How each one works
RPA records a sequence of clicks and rules and replays it exactly. It's excellent for stable, high-volume tasks where every input is identical — but it has no judgement, so when a vendor changes an invoice layout, a field moves, or an unexpected case appears, the bot either fails or confidently does the wrong thing.
Agentic AI works differently: you give the agent a goal, the tools to reach it, and guardrails. It decides the steps itself, interprets varied inputs (a PDF invoice in a new format, a bank narration it hasn't seen before), and handles the long tail of exceptions instead of breaking on them.
Why finance breaks RPA
Finance data is messy and variable: invoices arrive in hundreds of formats, bank narrations differ by bank, and there's a fresh one-off exception almost every day. RPA's brittleness means teams often spend as much effort maintaining and fixing bots as the bots save — every new variation is a new script.
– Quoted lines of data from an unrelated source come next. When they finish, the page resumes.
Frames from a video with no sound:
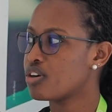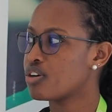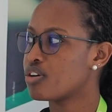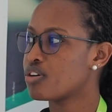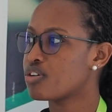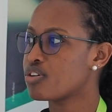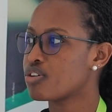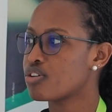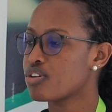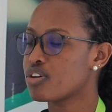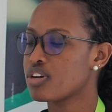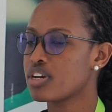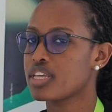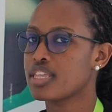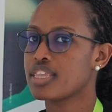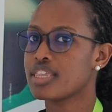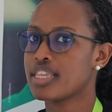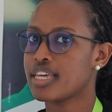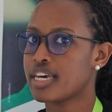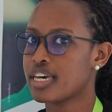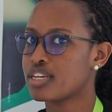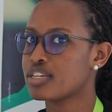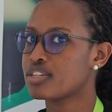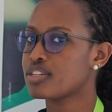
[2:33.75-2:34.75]
or
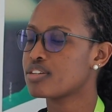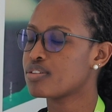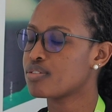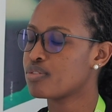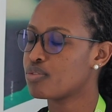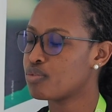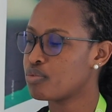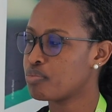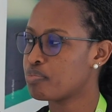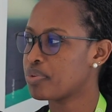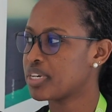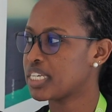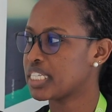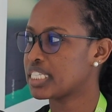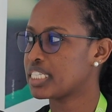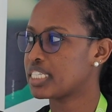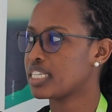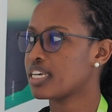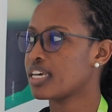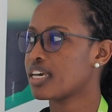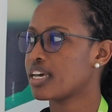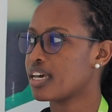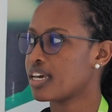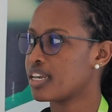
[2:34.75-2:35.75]
that
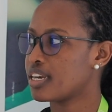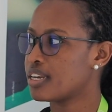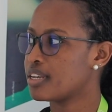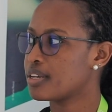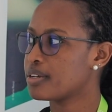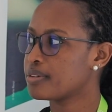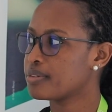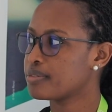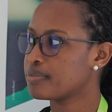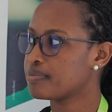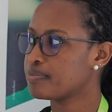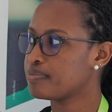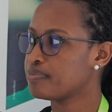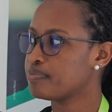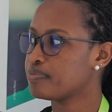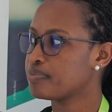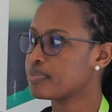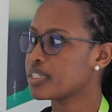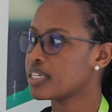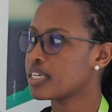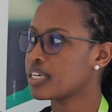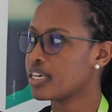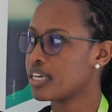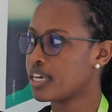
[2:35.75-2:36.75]
Upesi card.
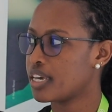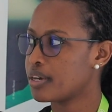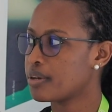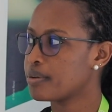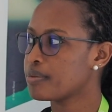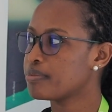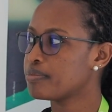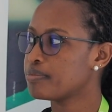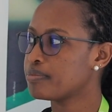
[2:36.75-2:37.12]
Yeah.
An agent absorbs that variation rather than breaking on it, which is why the judgement-heavy parts of finance — reconciliation, invoice matching, exception handling — are where agentic AI pulls decisively ahead of RPA.
It isn't strictly either/or — but the ceiling differs
RPA still fits truly deterministic, unchanging steps. But for variable, judgement-heavy finance work, agentic AI's ceiling is far higher: it scales coverage without a brittle script per case.
Governance also separates them. A well-built finance agent logs its reasoning, grounds its work in the real ledger, and escalates what it's unsure about — whereas an RPA bot silently executes exactly what it was told, right or wrong. For numbers that land on filings, that difference matters.